Microsoft Japan's experiment with 4-day workweeks has garnered a lot of attention for its seemingly astounding results: a 40 percent increase in productivity. Yet, Microsoft isn't the only one to boast such counterintuitive gains.
A New Zealand company called Perpetual Guardian conducted a similar experiment several years ago. The results were so positive that it made a third "rest day" an official policy. Plus, according to a ZipRecruiter spokesperson, data from over 50 million job posts on the employment marketplace shows the percentage of companies offering 4-day workweeks, while still small, has almost tripled in the last three years. In a similar move, a German tech consulting firm recently made headlines for its decision to work five-hour days instead of the typical eight.
These experiments all beg the same question. Is there something magical about working less that makes you more productive? Some would say, "yes", arguing that our brain's capacity to focus is limited to several hours per day.
While there may be truth to this, some occupations perform well despite violating this lower standard. For example, surgeons perform 12-hour long surgeries with the highest levels of focus by building stamina and taking intentional breaks.
Why Shortened Days and Weeks Aren't the Answer
The key to these productivity gains is not actually working less. Wharton professor Adam Grant explains on LinkedIn why these shortened work hours experiments are getting better results: "We can be as productive and creative in six focused hours as in eight unfocused hours."
Shorter workdays are more productive than longer ones when held to a higher standard: "focused hours." Many accept the time wasted by being unfocused as an inevitable cost of doing work in the twenty-first century, failing to ask if there is a better way.
Shortening work days or hours forces people to rethink this. They have no choice but to figure out how to do more with less. Perpetual Guardian echoes this need for questioning in its advice to interested companies, suggesting they give employees time to think about how they can work differently. Being forced to question the status quo is the magic of the shortened workweeks.
This is not new news either. When Harvard Business School Professor Leslie Perlow asked BCG consultants to take one night off per week some 10 years ago, they reduced their hours while improving client satisfaction. I had a similar experience as a consultant. By setting ambitious goals for my work hours and experimenting with different ways to become more efficient, I was able to work less than 40 hours per week when the average was 50 to 55.
You too can boost your productivity by 40 percent like Microsoft Japan without your company creating a 4-day or 5-hour policy. Simply, experiment with ways to become more efficient, and if you need some extra motivation, set an ambitious goal for yourself that will act as a forcing function.
If you're looking for a place to start your experiments, consider using some of the tactics shared by those who have tried a shortened workweek:
Replace meetings and email with real-time chat apps.
Applications like Slack and Microsoft Teams streamline team communication without bogging down people's calendars or inbox. A 2012 study by McKinsey suggested that "social technologies" like these could boost productivity by 20-25 percent.

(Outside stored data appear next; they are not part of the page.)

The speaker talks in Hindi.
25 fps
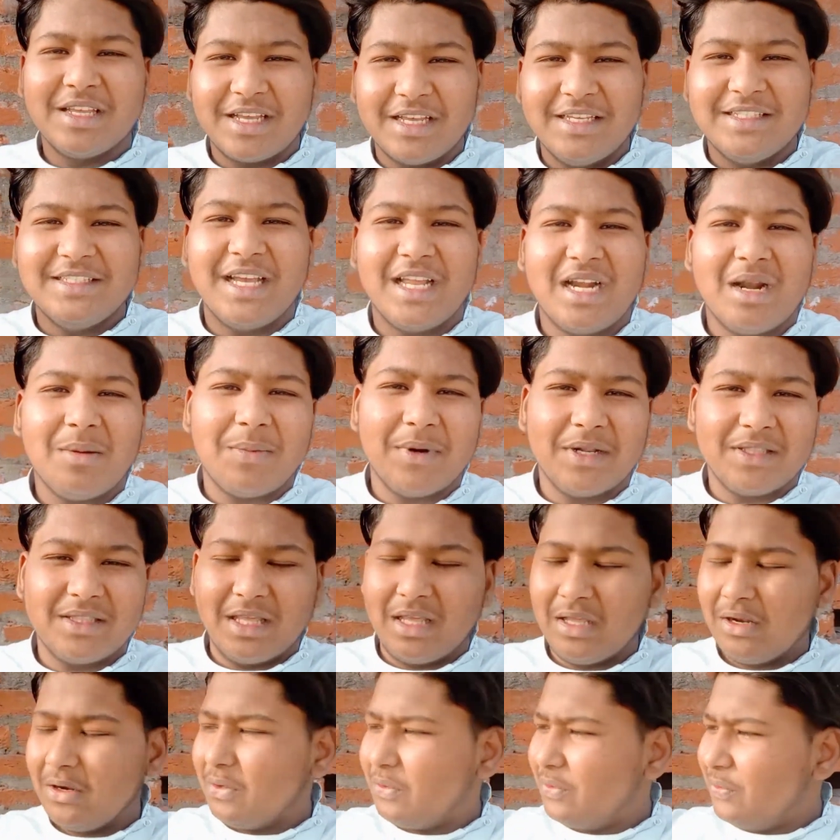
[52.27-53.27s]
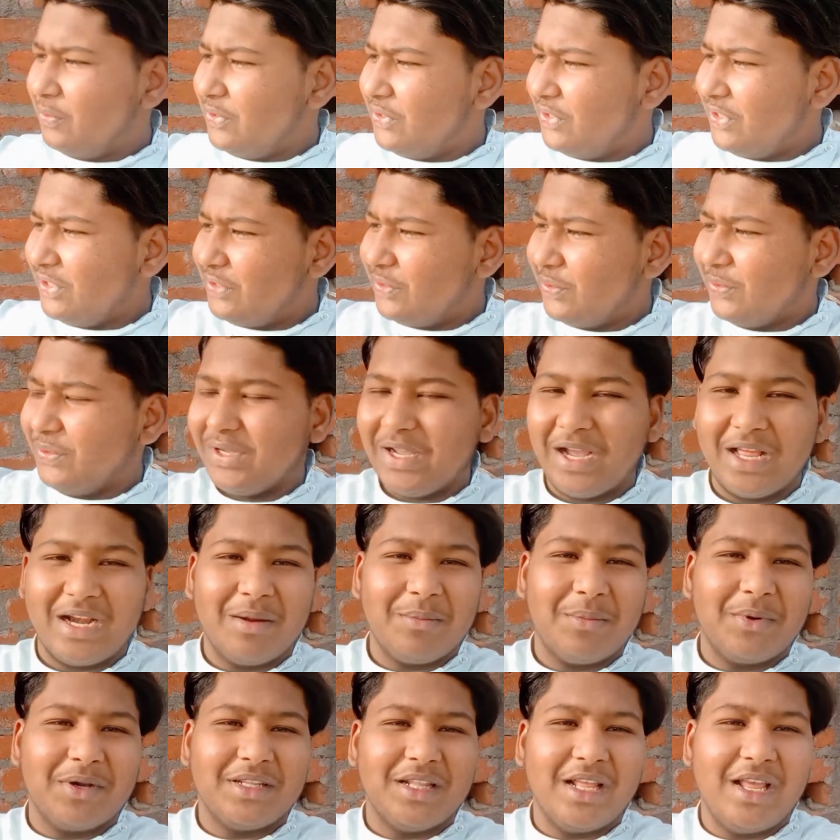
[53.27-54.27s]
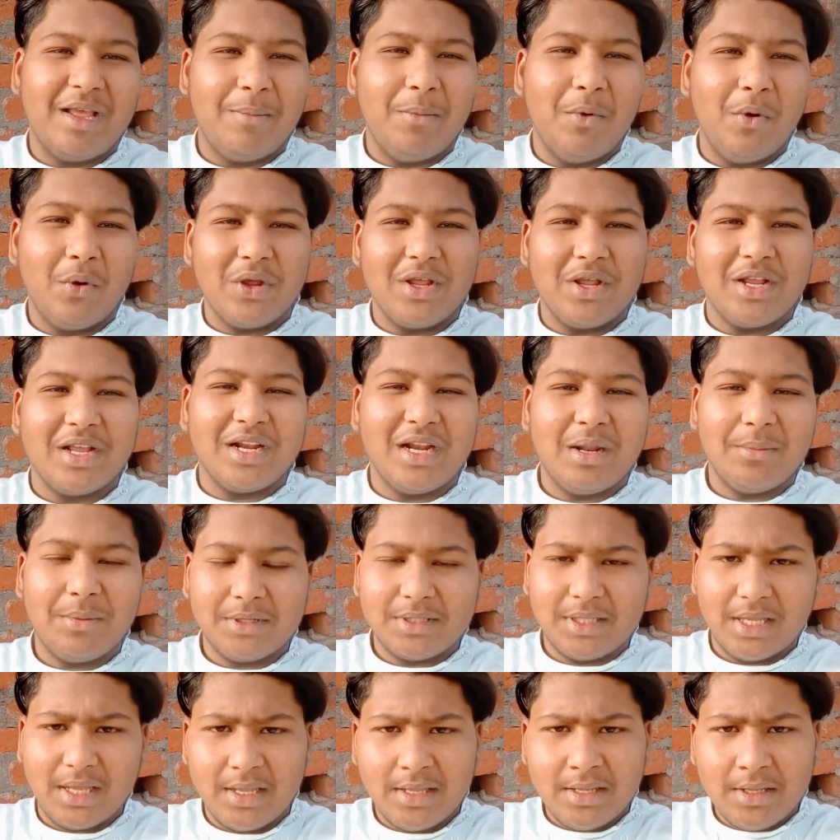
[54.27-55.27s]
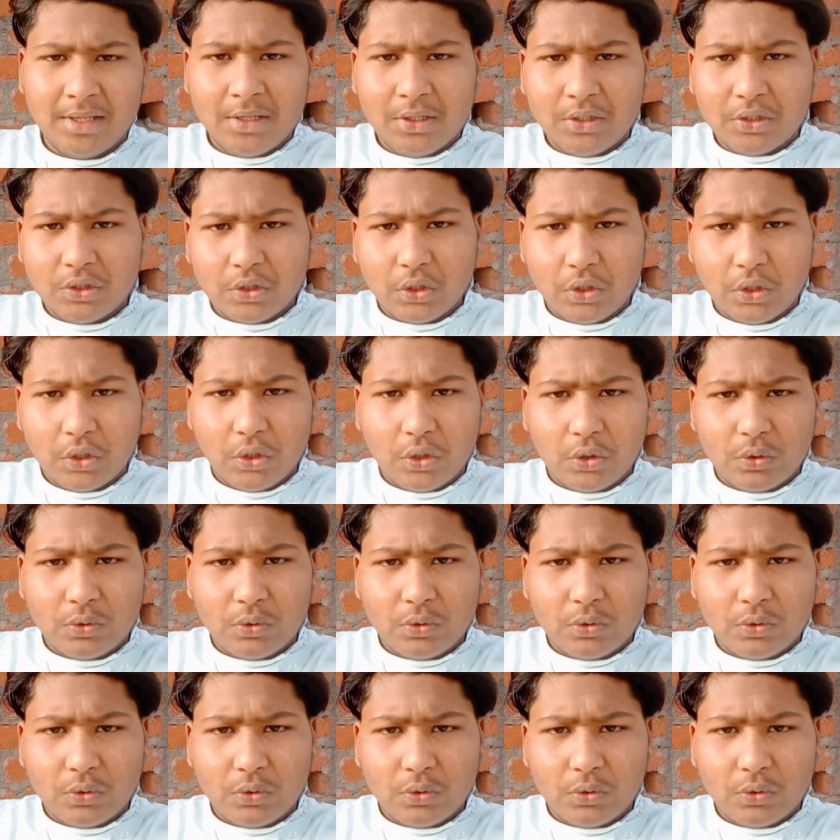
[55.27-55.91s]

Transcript: कहीं जाना पड़ता है ना कोई चीज़ को दिखाना पड़ता है ब्लॉगिंग करना पड़ता है तो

Cut meeting duration and attendees.
Microsoft asked employees to limit meetings to 30 minutes and five attendees, while the German firm set a 15-minute cap. Though it's not a problem to have longer meetings on occasion, do a weekly calendar audit during which you question the necessity of every meeting on next week's schedule.
Schedule daily meetings-free time.
By intentionally selecting meeting times, you can create long, uninterrupted time blocks. One company ensured that no meetings were scheduled during a two hour period each morning and another scheduled no meetings on Thursday.
Ban social media.
The average professional spends over 30 minutes on social media during work each day. If you love social media that much, why not avoid it during work and then indulge in it later when you don't have to feel guilty about wasting work hours?
Leave your phone in your bag.
Just having your phone on the desk next to you increases mistakes and reduces productivity. If you need to be available in the case of an emergency, consider creating some sort of hotline for a select few people.
Limit small talk.
While small talk has its benefits, professionals rate socializing with coworkers as one of the top five greatest time-wasting activities. Replace the daily chitchat with scheduled lunches and other planned times for socialization.
The secret to shorter workweeks is not the number of days or hours you work. It's being forced to think about your work differently. Barnes, the head of Perpetual Guardian reportedly told the New Zealand Herald that should 4-day weeks become normal, productivity levels might slip back. Barnes' point is a good one. Should shorter workweeks become the norm, professionals will settle into a new status quo. Resist this, adopting an attitude of constant questioning and don't settle for working "eight unfocused hours."